Activity —
Every line of the material should be output exactly as written.

Records supplied —
┄┄┄┄┄┄┄┄┄┄┄┄┄┄┄┄┄┄┄┄
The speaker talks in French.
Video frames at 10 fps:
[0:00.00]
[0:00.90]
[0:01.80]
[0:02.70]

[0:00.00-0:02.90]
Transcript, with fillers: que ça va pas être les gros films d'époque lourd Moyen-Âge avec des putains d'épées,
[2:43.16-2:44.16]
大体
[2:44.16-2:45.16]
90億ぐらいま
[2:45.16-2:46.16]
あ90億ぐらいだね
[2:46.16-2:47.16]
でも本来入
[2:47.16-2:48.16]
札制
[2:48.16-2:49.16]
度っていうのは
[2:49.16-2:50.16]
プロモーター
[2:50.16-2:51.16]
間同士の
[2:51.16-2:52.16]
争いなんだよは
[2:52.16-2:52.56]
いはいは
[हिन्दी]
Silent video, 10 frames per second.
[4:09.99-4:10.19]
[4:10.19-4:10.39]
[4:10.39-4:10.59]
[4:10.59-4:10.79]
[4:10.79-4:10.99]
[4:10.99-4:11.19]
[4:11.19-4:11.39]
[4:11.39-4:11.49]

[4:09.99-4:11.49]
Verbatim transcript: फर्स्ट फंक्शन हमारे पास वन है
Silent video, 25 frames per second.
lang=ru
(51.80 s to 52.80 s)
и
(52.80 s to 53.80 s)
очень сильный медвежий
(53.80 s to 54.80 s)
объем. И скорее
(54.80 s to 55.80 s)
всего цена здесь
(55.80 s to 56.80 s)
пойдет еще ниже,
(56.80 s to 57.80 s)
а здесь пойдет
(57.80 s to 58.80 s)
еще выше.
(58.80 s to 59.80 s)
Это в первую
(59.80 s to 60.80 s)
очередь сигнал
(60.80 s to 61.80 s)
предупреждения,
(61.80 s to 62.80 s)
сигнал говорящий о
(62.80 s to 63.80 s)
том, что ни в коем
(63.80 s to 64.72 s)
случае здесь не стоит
┄┄┄┄┄┄┄┄┄┄┄┄┄┄┄┄┄┄┄┄
Answer to this problem —
The speaker talks in French.
Video frames at 10 fps:
[0:00.00]
[0:00.90]
[0:01.80]
[0:02.70]

[0:00.00-0:02.90]
Transcript, with fillers: que ça va pas être les gros films d'époque lourd Moyen-Âge avec des putains d'épées,
[2:43.16-2:44.16]
大体
[2:44.16-2:45.16]
90億ぐらいま
[2:45.16-2:46.16]
あ90億ぐらいだね
[2:46.16-2:47.16]
でも本来入
[2:47.16-2:48.16]
札制
[2:48.16-2:49.16]
度っていうのは
[2:49.16-2:50.16]
プロモーター
[2:50.16-2:51.16]
間同士の
[2:51.16-2:52.16]
争いなんだよは
[2:52.16-2:52.56]
いはいは
[हिन्दी]
Silent video, 10 frames per second.
[4:09.99-4:10.19]
[4:10.19-4:10.39]
[4:10.39-4:10.59]
[4:10.59-4:10.79]
[4:10.79-4:10.99]
[4:10.99-4:11.19]
[4:11.19-4:11.39]
[4:11.39-4:11.49]

[4:09.99-4:11.49]
Verbatim transcript: फर्स्ट फंक्शन हमारे पास वन है
Silent video, 25 frames per second.
lang=ru
(51.80 s to 52.80 s)
и
(52.80 s to 53.80 s)
очень сильный медвежий
(53.80 s to 54.80 s)
объем. И скорее
(54.80 s to 55.80 s)
всего цена здесь
(55.80 s to 56.80 s)
пойдет еще ниже,
(56.80 s to 57.80 s)
а здесь пойдет
(57.80 s to 58.80 s)
еще выше.
(58.80 s to 59.80 s)
Это в первую
(59.80 s to 60.80 s)
очередь сигнал
(60.80 s to 61.80 s)
предупреждения,
(61.80 s to 62.80 s)
сигнал говорящий о
(62.80 s to 63.80 s)
том, что ни в коем
(63.80 s to 64.72 s)
случае здесь не стоит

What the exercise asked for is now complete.